This week I have been trying to work on the bull enclosure. The best part of this is after last weekend I went and got a load of hay and had Mr Consumer unload it while I was at work! This is the absolute best way to move hay, by not moving it at all and letting someone else do it. 
I decided to change my name for Mr Consumer. Its a big deal for me as I don’t usually do this but I just cannot pass up the opportunity to use a better one. His mother calls him Bubba! I cannot make this up and it is way cooler than my name! So I am switching forever and ever, this one time. 
My nephew has been coming out to the house in the late evenings to help me out. We are focusing on the bull enclosure. Its slow going but we have been able to sink 6-8 posts every night. We are setting each post with gravel instead of putting the dirt back. This means we are staying out till 2130on the nights we can work. This means I just come home, eat dinner and then head out to the barn lot to work. This only works 2-3 evenings a week but it is a little more done every day and ultimately it will be done if I just keep at it.
The only lousy part is we are having to manually dig the holes the rest of the way. My tractor just won’t do it. A 16 pound breaker bar will move a lot of rocks a little way then we manually dig them out of the holes. Most of the time you have to dig them out by hand as the post hole digger doesn’t grab the rocks. It is amazing how you can literally break a rock in half with a steel bar and enough effort. I can tell we have been at this for over three weeks, my T-shirts are starting to not be as loose on me from the upper body muscles compensating for the hard work. Now if only this would contribute to a six pack ab set without having to work at it!
We are reusing some old cedar posts in an effort to keep costs down. I am hoping they will hold but the only real way to test this theory out is to build it, put the bull in there and see how it works. So we are going to do a trial by fire after completion.






This corner arrangement will have a triangle shaped rock crib between these posts. The posts are 8 feet apart and my lovely wife tells me that is 32 Sqft. It will be four feet high so I am betting it will take about four hours just to fill this single corner up with rocks. I have five cribs so far that will take at least 16 hours just to collect rocks off the hillside and fill them up. On the plus side it does help cut down on the rocks on the hillside but since we are pretty sure rocks grow there it is an ongoing battle.

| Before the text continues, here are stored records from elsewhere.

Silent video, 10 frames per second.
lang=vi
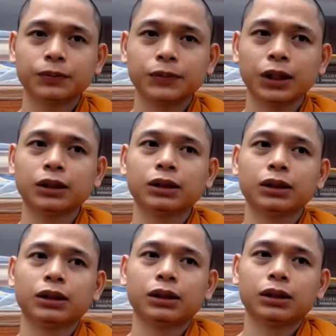đấy
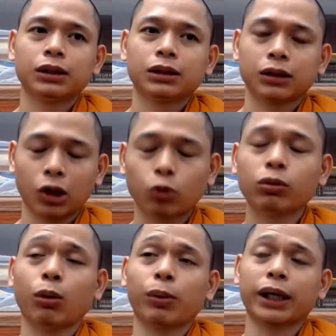đó cũng
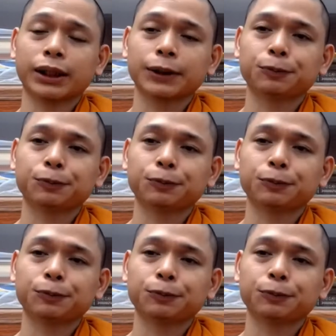là một cách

I dug holes until Sarah called me into the house for my Father’s Day presents. I ate lunch while we planned out the rest of the week. She is going to come out and help me put posts into the ground starting tomorrow. I have been looking around at what to use for posts. I only have about 15 railroad ties on the farm, but I have a whole pile of old heavy duty cedar posts left over from the farm. I am going to use those not on the corners and high stress points on the fence. I think I will be able to get all the posts into the ground without having to buy any new ones. I have all the 2×6 boards and just need to get some cow panels and woven fencing. I even think I have about 12-15 cow panels over in the pile so I may have enough of those to cover the metal panels. It is all starting to come together. Getting those posts in the ground and set is the single biggest hurdle I need to overcome. After that things will start to just fall into place.

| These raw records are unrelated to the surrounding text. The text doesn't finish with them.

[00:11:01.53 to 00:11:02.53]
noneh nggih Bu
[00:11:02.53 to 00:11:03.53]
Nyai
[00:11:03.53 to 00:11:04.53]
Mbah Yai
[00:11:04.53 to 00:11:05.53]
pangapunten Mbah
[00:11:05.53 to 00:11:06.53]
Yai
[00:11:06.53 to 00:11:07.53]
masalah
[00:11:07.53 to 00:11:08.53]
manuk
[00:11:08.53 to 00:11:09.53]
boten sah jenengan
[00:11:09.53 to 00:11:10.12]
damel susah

I wasn’t done mowing but I had the highlights done and that bull enclosure is not building itself. Saturday Mr Consumer came out to help me. I had not gotten the tractor from out of the field yet so I had him mow the yard while I went to get the tractor. This worked out well as he managed to mow the entire lawn while I got the tractor and got it refueled. We hooked on the auger. I keep tying to teach him how to hook the pto drive on and off but he is not getting it. He hasn’t managed to successfully get it on or off yet. I started to drill holes and had him go get the post hole digger and a shovel. He came back with two T post drivers and a shovel… I gave more descriptive instructions as to what a post hole digger looked like. He came back with one the second time. I had him dig out the holes and then fill them with water from the front creek. The ground is too hard and I could not dig the holes down to as far as needed. I was hoping that after the water soaked in I would be able to get down the three feet. If not then I will have to build more rock cribs and I really don’t want to do that.